"""

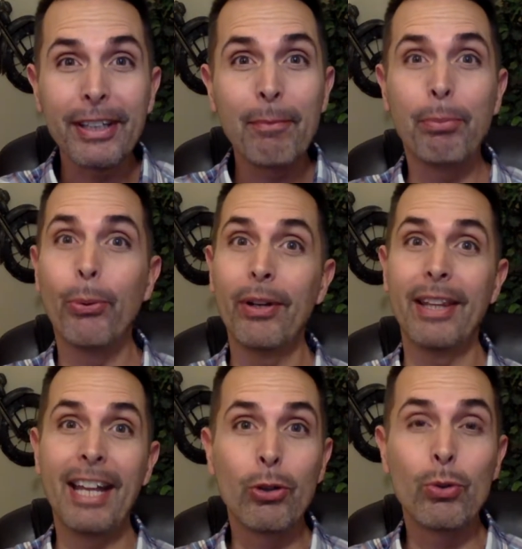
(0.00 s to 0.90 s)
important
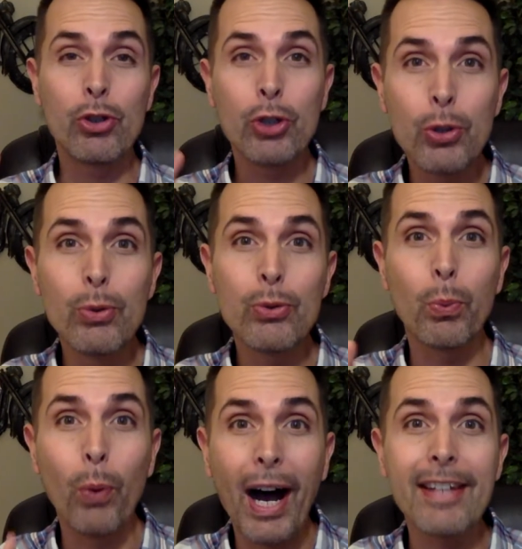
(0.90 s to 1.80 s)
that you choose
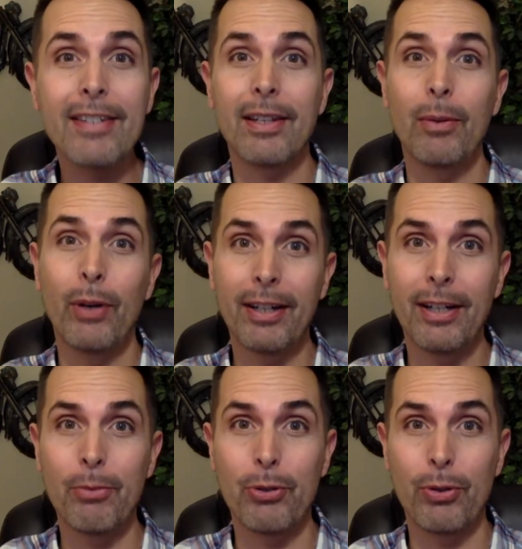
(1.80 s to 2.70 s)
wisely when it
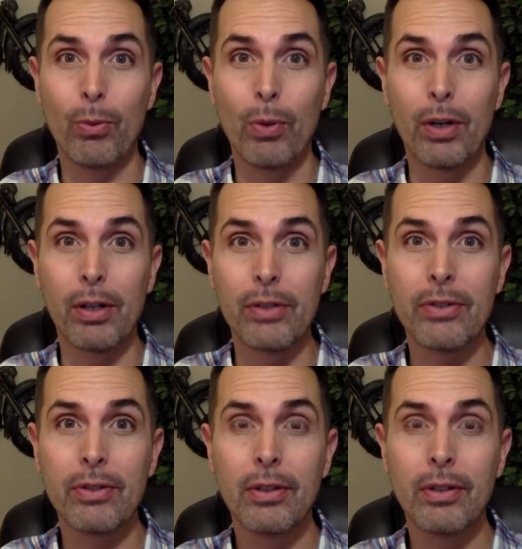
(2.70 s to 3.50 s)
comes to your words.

"""

Problem requirements —
Where an entry includes a picture, drop it, and print the rest of the material word for word.

Reply to the task —
(0.00 s to 0.90 s)
important
(0.90 s to 1.80 s)
that you choose
(1.80 s to 2.70 s)
wisely when it
(2.70 s to 3.50 s)
comes to your words.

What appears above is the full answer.